Ironically, government’s ability to succeed with what many have come to see as a lofty idea would be limited if the community continues to expand and illegally too. Although Fashola admitted that the constitution protects rights of property, he was quick to add: “It is rights that are lawfully acquired and not rights that are illegally acquired. So, if people talk about 72 hours notice, did they give notice to anybody before they moved there? We are extremely generous.

“They are not title-holders but that is the law, as painful as it may be. So, our action in giving notice is compassion and let me also make this point very clearly; go and listen to some of the people who are there, apart from the people from neighbouring parts of Badagry, it’s a lot of foreigners – people from other countries who have no immigration papers to be here. They are living there illegally. Those are the multiplicity of the facets relating to that place,” the governor said, stressing unequivocally that there would be no going back as far as the development of the community is concerned.

With a Venice idea conceived and waiting to be delivered in Makoko, government had thus taken the decision to, within reasonable and safe limits, permit the communities on water to exist in designated areas and, integrate them into the overall physical planning and urban fabric of the Lagos Mega City.
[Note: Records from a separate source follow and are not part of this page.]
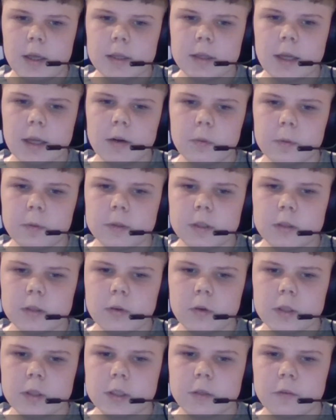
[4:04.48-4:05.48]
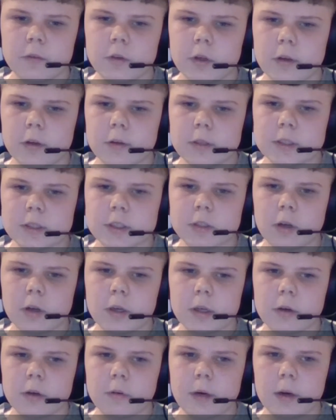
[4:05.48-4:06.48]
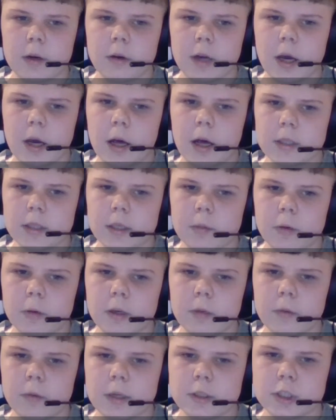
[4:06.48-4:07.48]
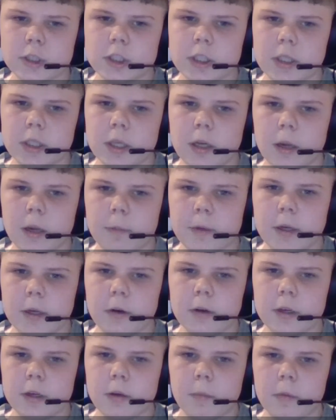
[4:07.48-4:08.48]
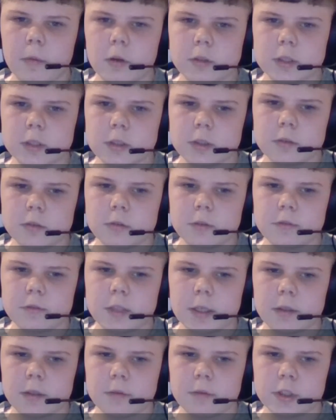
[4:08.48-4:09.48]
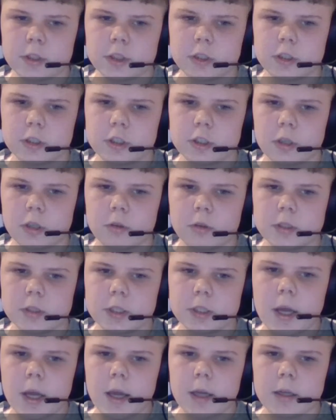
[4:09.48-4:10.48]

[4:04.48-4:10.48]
That opened the door for her to start a career in Hollywood, where she appeared in a multitude of television shows,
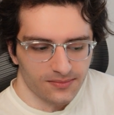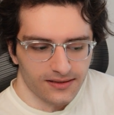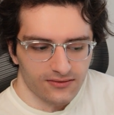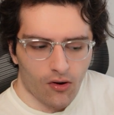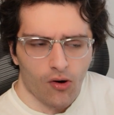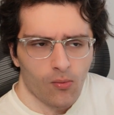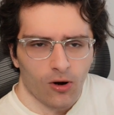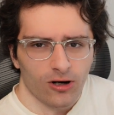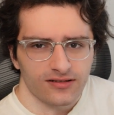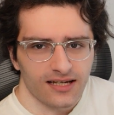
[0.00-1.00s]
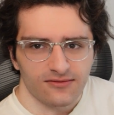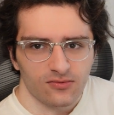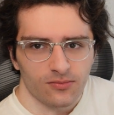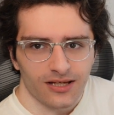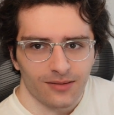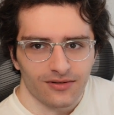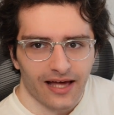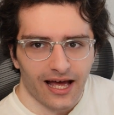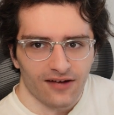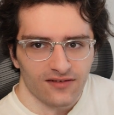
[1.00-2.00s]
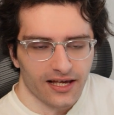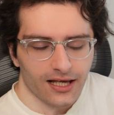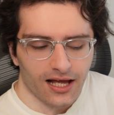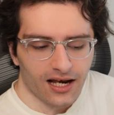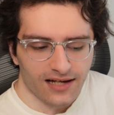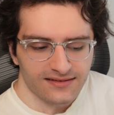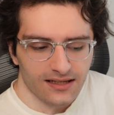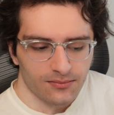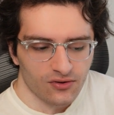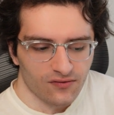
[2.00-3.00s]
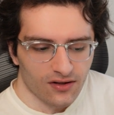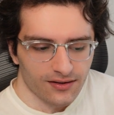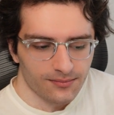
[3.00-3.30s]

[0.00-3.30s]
just because all water types will be able to have like an ice type move on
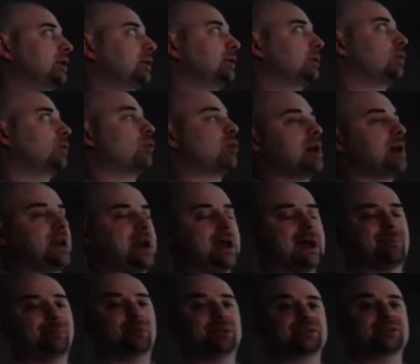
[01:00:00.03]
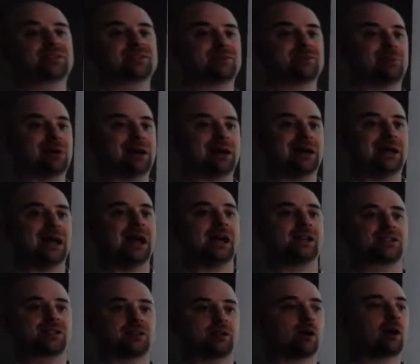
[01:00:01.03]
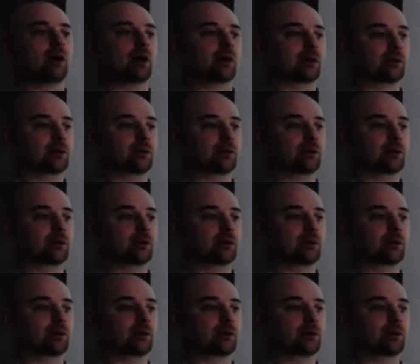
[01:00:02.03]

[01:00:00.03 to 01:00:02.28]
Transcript: what happens to my SNR?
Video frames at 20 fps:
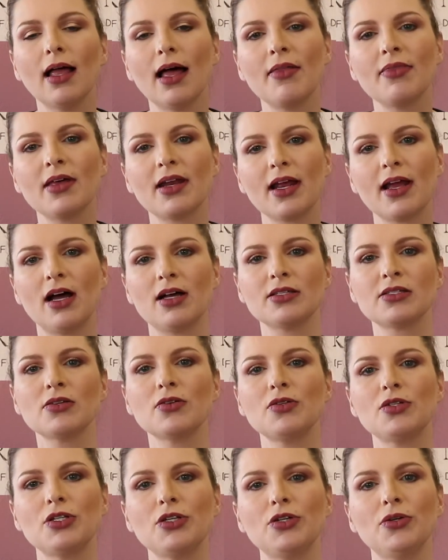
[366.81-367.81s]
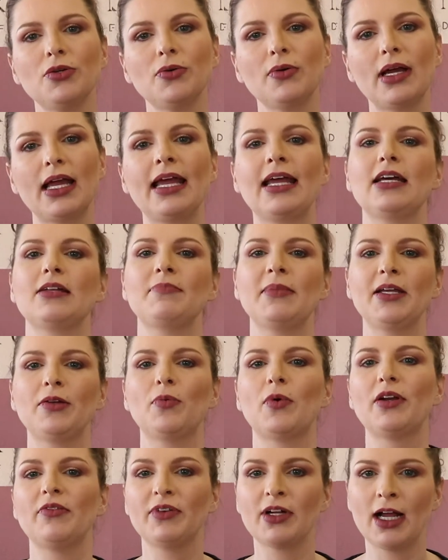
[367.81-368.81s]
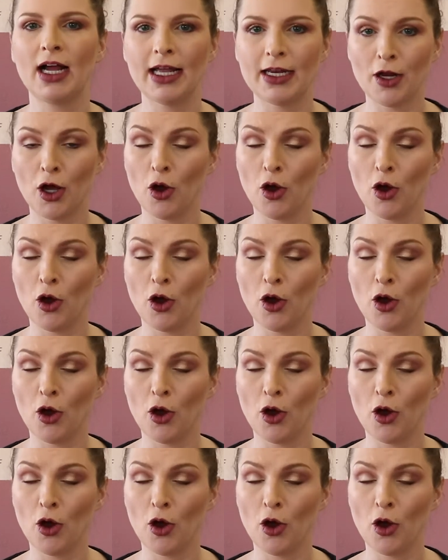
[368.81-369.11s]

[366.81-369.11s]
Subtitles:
And then I also do handmade one-of-a-kind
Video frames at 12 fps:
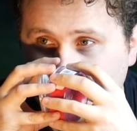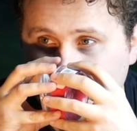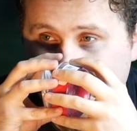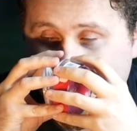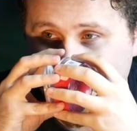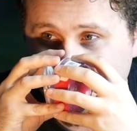
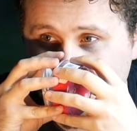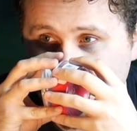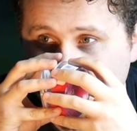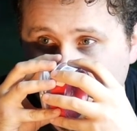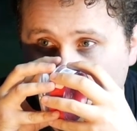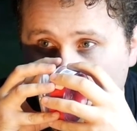
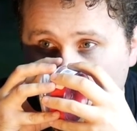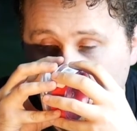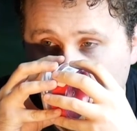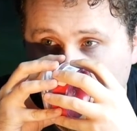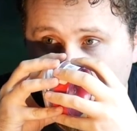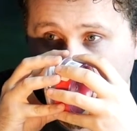enhancing the
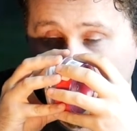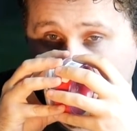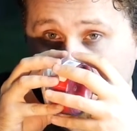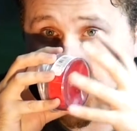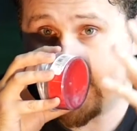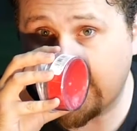overall
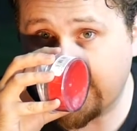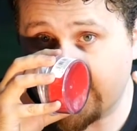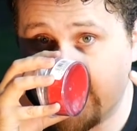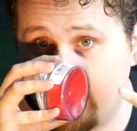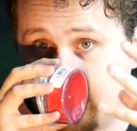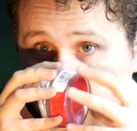
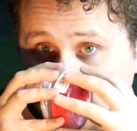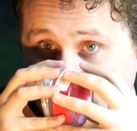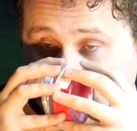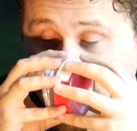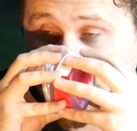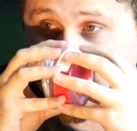lemon in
But to rationalise their existence, government said it would also restrict them to well defined limits and, introduce a phased housing, infrastructure and facilities improvement plan in consultation with the communities under a programme called “Houses on Water Improvement Programme”.

The improvement, according to some of the experts on the assignment, will include provision of health facility, fire-fighting equipment, waste containers, public toilets/baths, water fountains and community centres all on platforms and concrete walkways.
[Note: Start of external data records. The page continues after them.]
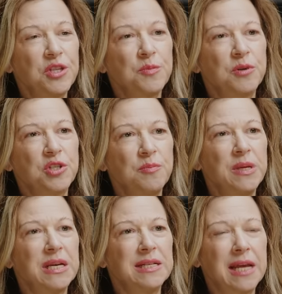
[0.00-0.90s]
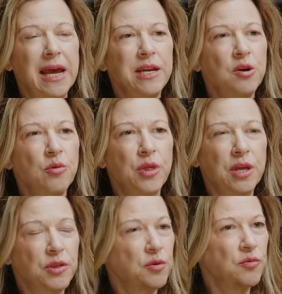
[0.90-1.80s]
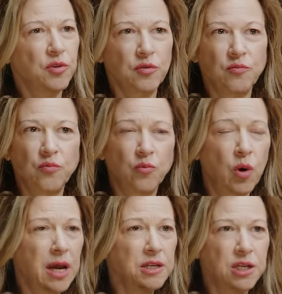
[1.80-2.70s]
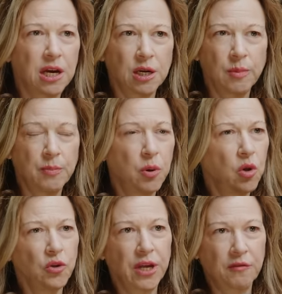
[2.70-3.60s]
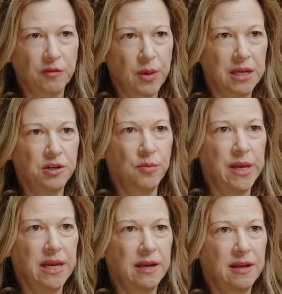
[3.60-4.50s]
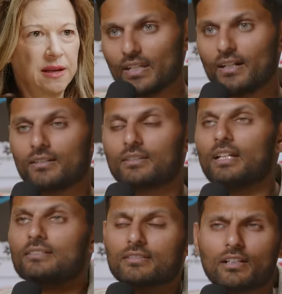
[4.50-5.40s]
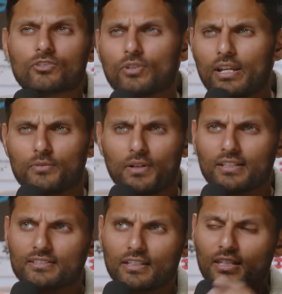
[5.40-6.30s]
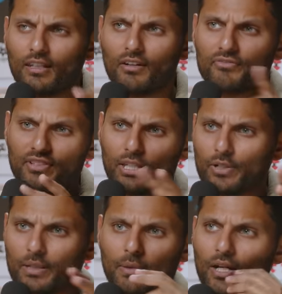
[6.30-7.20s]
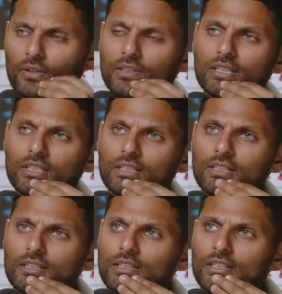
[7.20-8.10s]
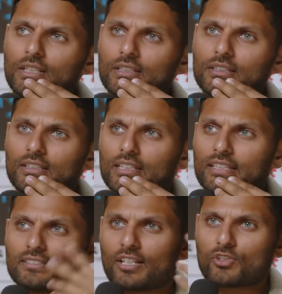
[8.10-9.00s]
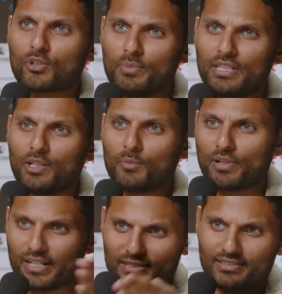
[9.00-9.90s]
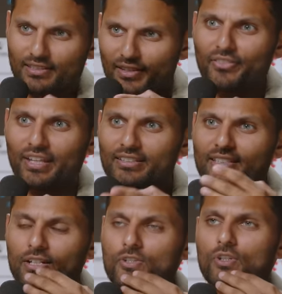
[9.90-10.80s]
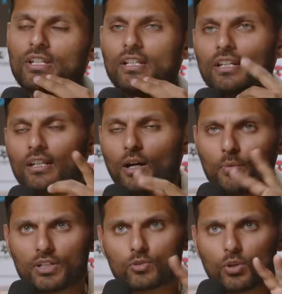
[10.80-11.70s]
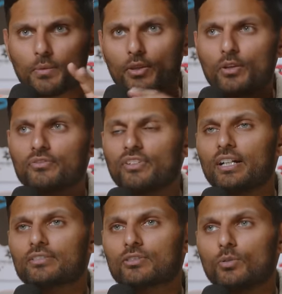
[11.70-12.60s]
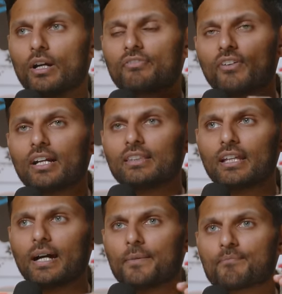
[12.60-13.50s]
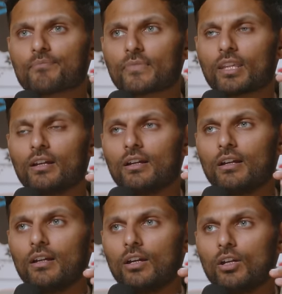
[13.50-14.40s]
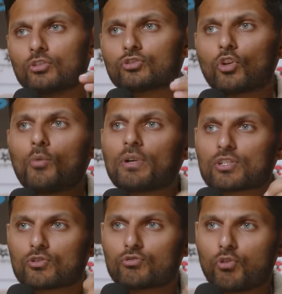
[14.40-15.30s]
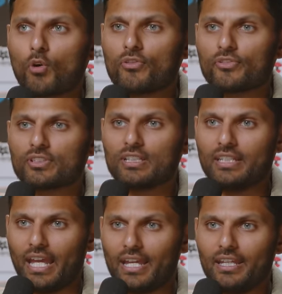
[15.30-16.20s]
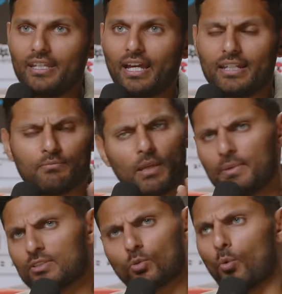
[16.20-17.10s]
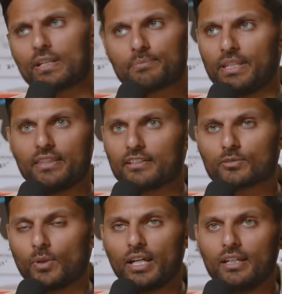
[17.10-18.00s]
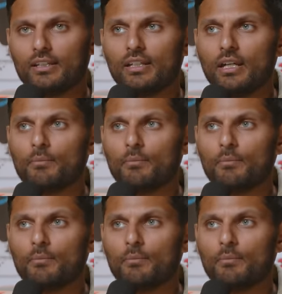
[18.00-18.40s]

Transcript: with this person because I know that the, the rug is not going to be pulled out from under me. Yeah, that's such great advice. I love hearing about the things that should be deal breakers and the things that shouldn't. And I want to talk about those first two. I find that so much growth today, and maybe it's always been this way,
The residents, on the other hand, are expected to improve their houses using improved and standardised design and materials.
Studies and consultations for the Lagos Venice was said to have started in Ilaje-Bariga as far back as 2008 at a meeting with the “Baale” (or local chieftain) and other leaders in the community. But, specifically, the stakeholders’ consultation with Makoko started a few months ago with the establishment of contact with the traditional “Baale” of Makoko, Chief Kunle Olaiya, who was also a spokesman for other ethnic stocks in the community such as the Egun, Ilaje and Ijaw.

The consultation, government sources said, would be extended in the coming weeks after the redefinition of the boundary may have been established. Early contact with Makoko was initially stepped down due to the relocation of Oko-baba Sawmill to Agbowa-Ikosi project which is expected to reduce the expansion as well as the number of houses on water. Studies had also revealed that quite a sizable population living in the structures are engaged in the sawmill business but at different levels.

But the completion of the houses-on-water scheme is not only going to burnish the aesthetics of the new Lagos as being envisaged, it could also regenerate revenue for the state as a tourists’ destination.